A residual connection with the layer dropout technique Deep Networks with Stochastic Depth.

This module accepts the input and output of a layer, decides whether this layer should be stochastically dropped, returns either the input or output + input. During testing, it will re-calibrate the outputs of this layer by the expected number of times it participates in training.
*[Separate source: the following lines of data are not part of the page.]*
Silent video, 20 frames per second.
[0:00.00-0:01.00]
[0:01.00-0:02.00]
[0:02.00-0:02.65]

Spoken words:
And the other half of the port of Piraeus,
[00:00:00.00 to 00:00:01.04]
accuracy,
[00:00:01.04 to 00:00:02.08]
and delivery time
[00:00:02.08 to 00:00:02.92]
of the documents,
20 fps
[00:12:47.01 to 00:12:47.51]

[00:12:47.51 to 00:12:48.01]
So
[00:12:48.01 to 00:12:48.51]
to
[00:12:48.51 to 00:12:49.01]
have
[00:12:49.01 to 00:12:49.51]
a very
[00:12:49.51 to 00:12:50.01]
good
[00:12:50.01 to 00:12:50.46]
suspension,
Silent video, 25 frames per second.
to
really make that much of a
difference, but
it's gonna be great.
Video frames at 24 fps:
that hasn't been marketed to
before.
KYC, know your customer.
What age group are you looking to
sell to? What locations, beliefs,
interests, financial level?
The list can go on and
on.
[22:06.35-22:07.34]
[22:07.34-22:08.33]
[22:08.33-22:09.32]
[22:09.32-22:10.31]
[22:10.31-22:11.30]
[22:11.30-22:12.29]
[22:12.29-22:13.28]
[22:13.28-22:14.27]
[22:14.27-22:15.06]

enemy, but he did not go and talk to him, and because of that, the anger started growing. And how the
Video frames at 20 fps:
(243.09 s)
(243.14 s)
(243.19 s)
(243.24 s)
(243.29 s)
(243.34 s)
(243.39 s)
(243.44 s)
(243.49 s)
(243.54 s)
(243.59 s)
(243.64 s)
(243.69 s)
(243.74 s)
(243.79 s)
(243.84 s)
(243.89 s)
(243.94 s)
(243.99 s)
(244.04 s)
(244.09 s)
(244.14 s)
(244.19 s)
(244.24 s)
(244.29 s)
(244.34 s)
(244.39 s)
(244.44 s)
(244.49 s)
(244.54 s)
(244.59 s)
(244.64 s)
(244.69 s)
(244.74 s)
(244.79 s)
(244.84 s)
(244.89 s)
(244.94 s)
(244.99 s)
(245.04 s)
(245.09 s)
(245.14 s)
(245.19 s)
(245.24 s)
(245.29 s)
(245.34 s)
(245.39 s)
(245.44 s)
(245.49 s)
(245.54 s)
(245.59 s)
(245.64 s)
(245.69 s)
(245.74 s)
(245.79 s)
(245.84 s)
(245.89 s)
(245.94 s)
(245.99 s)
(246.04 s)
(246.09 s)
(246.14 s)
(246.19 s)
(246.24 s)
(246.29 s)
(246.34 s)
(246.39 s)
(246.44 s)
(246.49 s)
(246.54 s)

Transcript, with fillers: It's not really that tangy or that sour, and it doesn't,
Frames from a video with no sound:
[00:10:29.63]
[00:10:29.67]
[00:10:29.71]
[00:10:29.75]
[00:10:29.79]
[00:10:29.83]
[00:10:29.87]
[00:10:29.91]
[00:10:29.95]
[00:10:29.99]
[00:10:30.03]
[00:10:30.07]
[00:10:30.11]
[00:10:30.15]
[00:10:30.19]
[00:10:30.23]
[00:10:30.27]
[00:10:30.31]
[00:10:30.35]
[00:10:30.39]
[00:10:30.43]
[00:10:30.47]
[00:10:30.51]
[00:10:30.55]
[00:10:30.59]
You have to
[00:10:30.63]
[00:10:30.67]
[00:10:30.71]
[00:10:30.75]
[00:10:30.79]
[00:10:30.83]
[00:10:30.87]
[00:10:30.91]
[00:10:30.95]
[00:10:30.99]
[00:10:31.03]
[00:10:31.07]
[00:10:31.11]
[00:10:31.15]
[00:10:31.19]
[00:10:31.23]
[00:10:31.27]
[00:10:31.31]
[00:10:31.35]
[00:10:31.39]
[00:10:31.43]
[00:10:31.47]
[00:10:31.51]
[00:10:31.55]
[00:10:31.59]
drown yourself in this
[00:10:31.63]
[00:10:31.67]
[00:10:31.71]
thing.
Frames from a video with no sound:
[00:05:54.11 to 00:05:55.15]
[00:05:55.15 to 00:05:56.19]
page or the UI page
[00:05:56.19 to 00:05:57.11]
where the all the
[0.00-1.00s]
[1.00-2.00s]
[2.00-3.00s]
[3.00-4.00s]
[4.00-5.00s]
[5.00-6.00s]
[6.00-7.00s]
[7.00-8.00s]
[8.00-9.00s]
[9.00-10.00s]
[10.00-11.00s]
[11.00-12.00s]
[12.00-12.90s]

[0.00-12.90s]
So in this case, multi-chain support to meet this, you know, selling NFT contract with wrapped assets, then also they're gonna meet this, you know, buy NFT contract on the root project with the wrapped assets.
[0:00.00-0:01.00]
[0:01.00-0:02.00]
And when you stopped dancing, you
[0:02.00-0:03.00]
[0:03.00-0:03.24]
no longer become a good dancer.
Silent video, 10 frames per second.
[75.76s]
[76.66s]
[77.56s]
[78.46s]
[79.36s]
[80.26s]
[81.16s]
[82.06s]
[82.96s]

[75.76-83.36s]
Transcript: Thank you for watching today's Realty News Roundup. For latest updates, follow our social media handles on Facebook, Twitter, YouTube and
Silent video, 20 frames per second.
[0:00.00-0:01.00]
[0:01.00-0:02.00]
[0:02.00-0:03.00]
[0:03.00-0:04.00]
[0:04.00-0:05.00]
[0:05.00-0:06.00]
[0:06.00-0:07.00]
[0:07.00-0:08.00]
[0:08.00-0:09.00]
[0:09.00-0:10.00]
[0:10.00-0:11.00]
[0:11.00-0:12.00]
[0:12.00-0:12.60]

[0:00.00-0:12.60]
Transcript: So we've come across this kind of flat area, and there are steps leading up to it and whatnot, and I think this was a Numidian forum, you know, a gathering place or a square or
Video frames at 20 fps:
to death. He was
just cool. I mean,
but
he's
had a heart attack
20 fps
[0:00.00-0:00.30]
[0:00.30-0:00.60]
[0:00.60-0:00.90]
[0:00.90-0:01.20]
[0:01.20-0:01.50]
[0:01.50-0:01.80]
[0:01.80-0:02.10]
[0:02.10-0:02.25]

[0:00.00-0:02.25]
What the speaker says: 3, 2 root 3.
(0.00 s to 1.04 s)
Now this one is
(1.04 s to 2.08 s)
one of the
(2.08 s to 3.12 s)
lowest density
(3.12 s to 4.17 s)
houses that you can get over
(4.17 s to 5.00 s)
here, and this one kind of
class ResidualWithLayerDropout(torch.nn.Module):
 | ...
 | def forward(
 |     self,
 |     layer_input: torch.Tensor,
 |     layer_output: torch.Tensor,
 |     layer_index: int = None,
 |     total_layers: int = None
 | ) -> torch.Tensor

Apply dropout to this layer, for this whole mini-batch. dropout_prob = layer_index / total_layers * undecayed_dropout_prob if layer_idx and total_layers is specified, else it will use the undecayed_dropout_prob directly.


layer_input torch.FloatTensor required The input tensor of this layer. layer_output torch.FloatTensor required The output tensor of this layer, with the same shape as the layer_input. layer_index int The layer index, starting from 1. This is used to calcuate the dropout prob together with the total_layers parameter. total_layers int The total number of layers.


  • output : torch.FloatTensor
    A tensor with the same shape as layer_input and layer_output.